Media Indonesia • 6 November 2025 06:57
SEJARAH tercipta di Samarkand, Uzbekistan, pada Selasa (4/11). Untuk pertama kalinya, bahasa Indonesia digunakan secara resmi dalam sidang UNESCO. Pada forum Konferensi Umum Ke-43 UNESCO itu, Menteri Pendidikan Dasar dan Menengah (Mendikdasmen) Abdul Mu'ti berkesempatan menyampaikan pidato berbahasa Indonesia. Bahkan ia juga menyelipkan pantun di awal dan di akhir pidatonya.
Bahasa Indonesia sejatinya telah ditetapkan menjadi salah satu bahasa resmi di sidang UNESCO sejak 20 November 2023. Namun, baru digunakan secara resmi dalam sidang tahun ini. Bahasa resmi artinya bahasa yang digunakan untuk komunikasi penerjemah dokumen resmi seperti amendemen, konstitusi, resolusi, dan laporan hasil sidang.
Hal tersebut tentu membanggakan karena menunjukkan pengakuan dunia atas eksistensi bahasa Indonesia. Selanjutnya pengakuan UNESCO itu diharapkan dapat mendorong bahasa Indonesia menjadi bahasa ilmu pengetahuan, diplomasi, dan kebudayaan internasional yang lebih luas sehingga memperkuat posisi tawar Indonesia di kancah global.
Sejatinya, bahasa Indonesia memang sudah mendunia. Bahasa Indonesia sudah digunakan di 57 negara, termasuk di Uzbekistan, tempat ditorehkannya sejarah saat bahasa Indonesia digunakan untuk pertama kali dalam pidato resmi sidang UNESCO.
Di negeri bekas bagian dari Uni Soviet ini, ada tiga universitas yang mengajarkan bahasa Indonesia, yaitu Uzbek State University of World Languages, Tashkent State University, dan University of Zip Road. Begitu pula di Prancis, pelaksanaan program Bahasa Indonesia bagi Penutur Asing (BIPA) telah berlangsung lima tahun terakhir. Setiap semesternya ada 120-150 mahasiswa. Belum lagi di negara-negara Asia lainnya, Australia, dan Afrika.
Tentu kita harus memanfaatkan sebaik mungkin momentum pengakuan bahasa Indonesia secara internasional ini. Jangan sampai justru dimanfaatkan pihak asing. Misalnya, dengan semakin meluas penggunaannya, tentu akan menambah peminat pelajaran bahasa Indonesia di dunia. Hal itu membuka peluang pekerjaan bagi para pengajar BIPA.

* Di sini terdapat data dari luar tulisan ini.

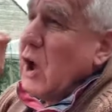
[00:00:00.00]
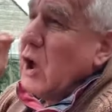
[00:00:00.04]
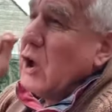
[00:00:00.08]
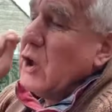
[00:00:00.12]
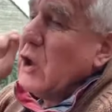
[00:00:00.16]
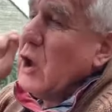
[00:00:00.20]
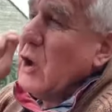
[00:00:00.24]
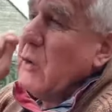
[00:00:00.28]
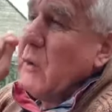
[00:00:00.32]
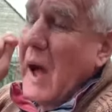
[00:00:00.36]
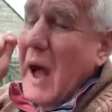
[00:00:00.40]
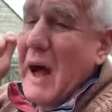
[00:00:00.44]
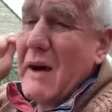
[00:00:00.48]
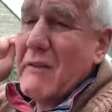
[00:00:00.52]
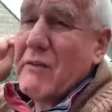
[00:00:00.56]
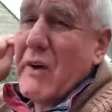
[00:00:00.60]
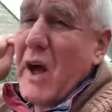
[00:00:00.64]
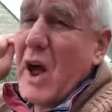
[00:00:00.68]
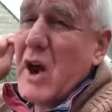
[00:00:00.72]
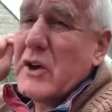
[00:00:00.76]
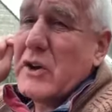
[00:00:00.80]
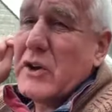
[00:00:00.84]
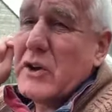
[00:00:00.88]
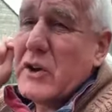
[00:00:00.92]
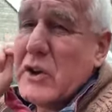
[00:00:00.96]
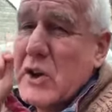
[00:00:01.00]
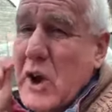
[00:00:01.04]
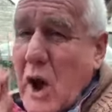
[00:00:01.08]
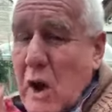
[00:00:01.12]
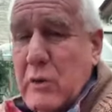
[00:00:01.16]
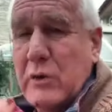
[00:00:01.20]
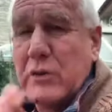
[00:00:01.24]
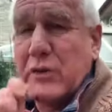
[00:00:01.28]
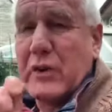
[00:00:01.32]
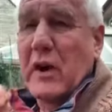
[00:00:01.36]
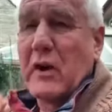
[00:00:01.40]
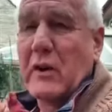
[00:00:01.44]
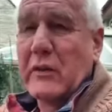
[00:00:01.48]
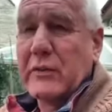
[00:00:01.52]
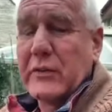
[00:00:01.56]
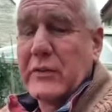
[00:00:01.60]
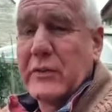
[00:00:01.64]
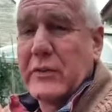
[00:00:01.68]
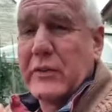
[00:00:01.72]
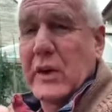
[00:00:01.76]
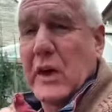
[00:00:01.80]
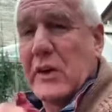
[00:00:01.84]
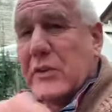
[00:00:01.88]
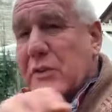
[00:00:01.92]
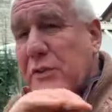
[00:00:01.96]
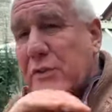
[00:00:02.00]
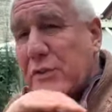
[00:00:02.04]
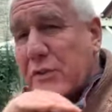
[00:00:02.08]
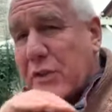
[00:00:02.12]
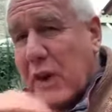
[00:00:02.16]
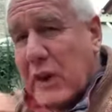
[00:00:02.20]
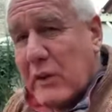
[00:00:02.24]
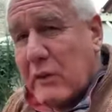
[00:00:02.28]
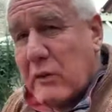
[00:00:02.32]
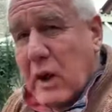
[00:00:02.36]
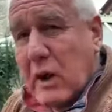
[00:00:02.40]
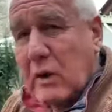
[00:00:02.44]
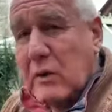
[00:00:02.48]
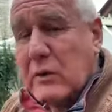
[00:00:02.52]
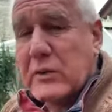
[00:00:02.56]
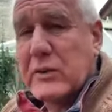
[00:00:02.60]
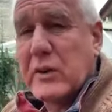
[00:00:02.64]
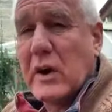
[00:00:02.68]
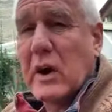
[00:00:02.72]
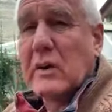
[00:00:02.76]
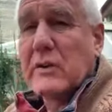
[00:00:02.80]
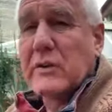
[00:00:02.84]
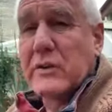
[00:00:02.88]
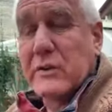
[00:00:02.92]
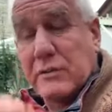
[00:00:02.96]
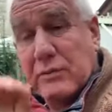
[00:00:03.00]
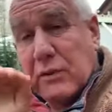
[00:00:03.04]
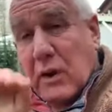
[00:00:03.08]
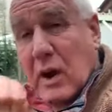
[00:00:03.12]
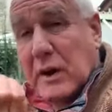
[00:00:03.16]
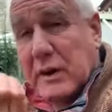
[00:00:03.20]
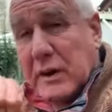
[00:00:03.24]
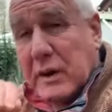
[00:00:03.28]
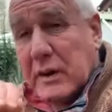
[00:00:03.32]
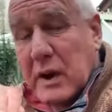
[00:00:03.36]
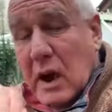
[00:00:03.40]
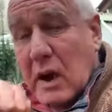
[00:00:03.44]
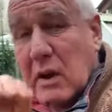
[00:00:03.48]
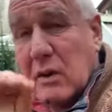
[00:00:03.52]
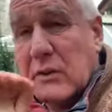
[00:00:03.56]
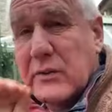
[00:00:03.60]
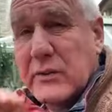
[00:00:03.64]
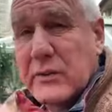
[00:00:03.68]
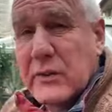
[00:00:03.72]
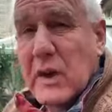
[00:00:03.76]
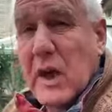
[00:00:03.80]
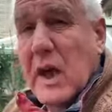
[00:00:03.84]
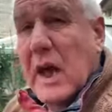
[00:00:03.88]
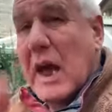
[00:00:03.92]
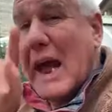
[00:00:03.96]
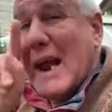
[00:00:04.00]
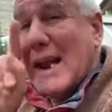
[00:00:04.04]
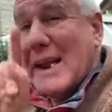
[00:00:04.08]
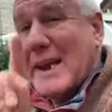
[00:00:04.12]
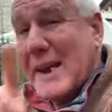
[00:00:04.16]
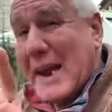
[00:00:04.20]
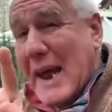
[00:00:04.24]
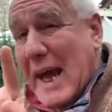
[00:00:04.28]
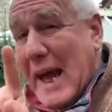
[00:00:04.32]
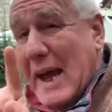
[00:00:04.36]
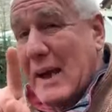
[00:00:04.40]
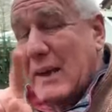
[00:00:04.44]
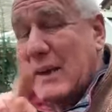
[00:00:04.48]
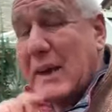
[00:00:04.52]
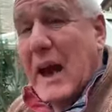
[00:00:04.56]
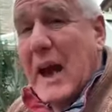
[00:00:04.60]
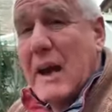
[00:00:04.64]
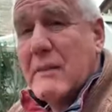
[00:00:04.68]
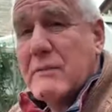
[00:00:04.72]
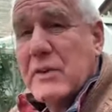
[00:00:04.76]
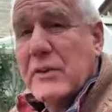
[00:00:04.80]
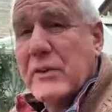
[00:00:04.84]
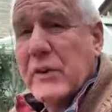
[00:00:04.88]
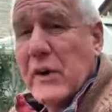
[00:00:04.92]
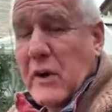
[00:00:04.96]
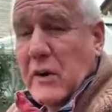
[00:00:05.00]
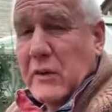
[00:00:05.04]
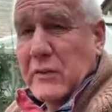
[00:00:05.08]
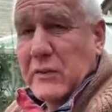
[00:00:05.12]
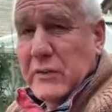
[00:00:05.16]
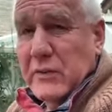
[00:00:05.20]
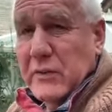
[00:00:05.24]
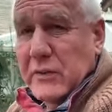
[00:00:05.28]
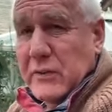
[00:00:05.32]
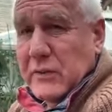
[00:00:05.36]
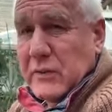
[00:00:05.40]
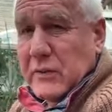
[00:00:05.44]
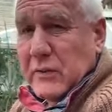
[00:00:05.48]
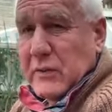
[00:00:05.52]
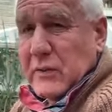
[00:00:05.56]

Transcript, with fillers: you have no chance, zero chance of finding those. Now you have a chance.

Karena itu, agar peluang tersebut tidak dimanfaatkan oleh lebih banyak orang asing, hendaknya sumber daya pengajar BIPA terus ditingkatkan, baik dalam kuantitas maupun kualitas. Itu penting lantaran saat ini sudah banyak orang asing yang menguasai bahasa Indonesia dengan baik dan benar.
Pada perspektif lain, pengakuan bahasa Indonesia sebagai bahasa resmi UNESCO juga mesti dipandang sebagai pencapaian diplomatik sekaligus wujud nyata memajukan kebudayaan Indonesia di panggung global. Tak bisa disangkal bahwa bahasa merupakan instrumen politik dan identitas bangsa. Karena itu, pengakuan UNESCO juga bisa dimaknai sebagai penegas kedaulatan bangsa.
Dalam kaitan tersebut, wajar bila banyak kalangan yang merekomendasikan agar penguasaan bahasa Indonesia juga mesti menjadi salah satu syarat wajib bagi tenaga kerja asing (TKA) yang bekerja di Indonesia. Selain terkait dengan isu identitas dan kedaulatan bangsa, kewajiban TKA menguasai bahasa Indonesia itu akan mempermudah transfer ilmu pengetahuan ke pekerja Indonesia.
Pengakuan UNESCO sekaligus internasionalisasi bahasa Indonesia memang membanggakan. Akan tetapi, euforia itu tak boleh berlarut sehingga kita melupakan upaya untuk melestarikan bahasa Indonesia. Pengakuan ini semestinya justru menjadi pelecut bagi generasi muda untuk lebih menguatkan pelestarian bahasa Indonesia.
Ilustrasi Media Indonesia
Memang bukan hal yang salah bila generasi muda saat ini banyak yang tertarik dan fasih berbahasa asing, terutama Inggris. Bagaimanapun bahasa asing diperlukan untuk berkiprah di dunia internasional. Namun, seiring diakuinya bahasa Indonesia sebagai bahasa internasional, penggunaan bahasa nasional, juga bahasa daerah, mesti diperkuat. Itu adalah bagian dari upaya melestarikan budaya sekaligus menjaga kedaulatan bangsa.